Questa volta sono stati i bancari a pesare e non il petrolio: ieri il barile è volato, guadagnando ben l’8%, e ha perso la correlazione con le Borse che da inizio anno era stata netta, ma che inizia ad apparire piuttosto forzata considerato che molte aziende europee con un petrolio e un euro debole potrebbero trarre obiettivamente slancio. L’indice europeo del settore bancario ha perso il 3,3% (dopo il -5% della vigilia) con ribassi diffusi. Deutsche Bank ha ceduto il 6%, a Madrid Santander e Bankia oltre il 4%, alla City maglia nera è stata Barclays con un tonfo del 5%.
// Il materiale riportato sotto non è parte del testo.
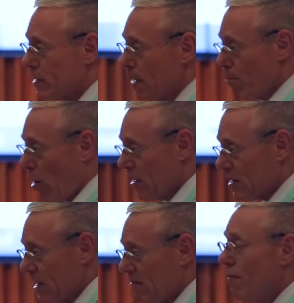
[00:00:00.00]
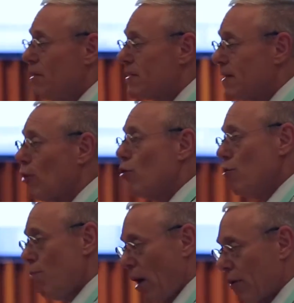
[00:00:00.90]
percent positive of the seller
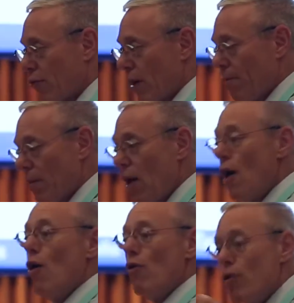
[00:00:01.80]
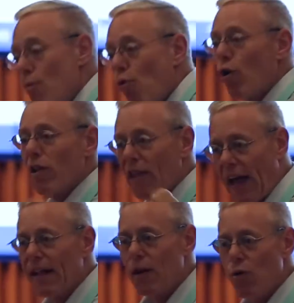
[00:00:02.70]
you bought from, the more
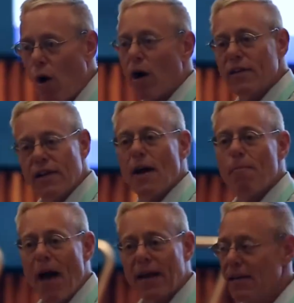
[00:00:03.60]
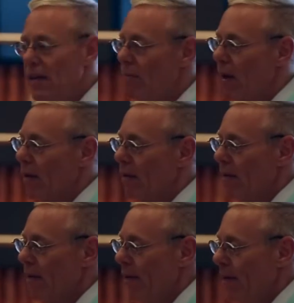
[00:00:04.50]
likely you are to come back to eBay.
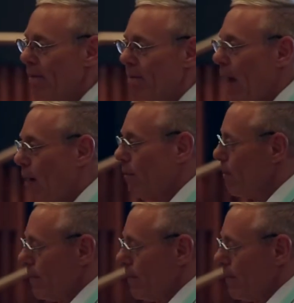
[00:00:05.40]
Now,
Tra gli operatori si sta diffondendo una crescente apprensione sulla normativa del “bail-in” entrata in vigore a gennaio, che sposta l’asse dei salvataggi bancari dagli Stati a chi ha a che fare con la banca (nell’ordine prima azionisti, poi obbligazionisti e in terza istanza e solo per le somme superiori a 100mila euro i correntisti). A questo quadro si aggiungono, per le banche italiane (che pesano per il 22% nel calcolo del Ftse Mib) anche le incertezze sull’accordo raggiunto tra Unione europea e Tesoro in merito al meccanismo delle bad bank per gestire il bubbone dei crediti deteriorati. Mancano ancora elementi per effettuare con precisione i calcoli sulle svalutazioni potenziali. Nel dubbio gli investitori vendono. Ieri la maglia nera l’ha indossata Banco Popolare (-10%), preceduto di poco da Ubi (-9%), Bper (-8,29%), Mps (-6,67%), Unicredit (-5,93%), Bpm (-5,71%) e Intesa (-5,25%).
E non finisce qui: l’unica certezza su cui si reggevano gli investitori in questo tribolato avvio d’anno era che la Federal Reserve degli Usa avrebbe alzato i tassi per almeno quattro volte nel corso dell’anno, proseguendo nel percorso di normalizzazione della politica monetaria avviato con il mini-rialzo dello scorso dicembre. Bene, questa certezza è ormai saltata. Ieri uno degli esponenti del direttorio della Fed, William Dudley ha avvertito che le recenti tensioni dei mercati, combinate con gli apprezzamenti del dollaro, potrebbero pesare sulla dinamica di crescita Usa. Un messaggio interpretato dagli operatori come uno stop chiaro alle intenzioni della Fed di tornare alla normalità. Anche perché dagli Usa sono arrivati nuovi segnali di rallentamento: l’Ism servizi è calato a dicembre per il terzo mese di fila portandosi sui minimi del febbraio 2014. E se frenano anche i servizi, qualcosa vorrà pur dire. Le parole di Dudley hanno messo le ali all’euro che è subito balzato a 1,111 dollari, salendo in pochi minuti di oltre una figura. Wall Street, dopo una giornata negativa, alla fine ha guadagnato lo 0,5%.
L’altra grande incertezza che grava sui mercati – e che sta spingendo i grandi investitori a vendere a mani basse – è l’incognita Cina. Gli investitori iniziano a scontare che la People’s Bank of China una delle prossime mattine possa annunciare una nuova svalutazione dello yuan (come già accaduto quattro volte da agosto). «La visibilità all’orizzonte in questo momento è pari a zero e gli investitori sono paralizzati dal sentimento negativo che sta spingendo in basso i mercati – spiega Kim Pessala, chief investment officer at Evli bank -. I mercati stanno scommettendo su una nuova svalutazione dello yuan, come strategia della banca centrale per alleggerire la pressione da deflussi di capitale».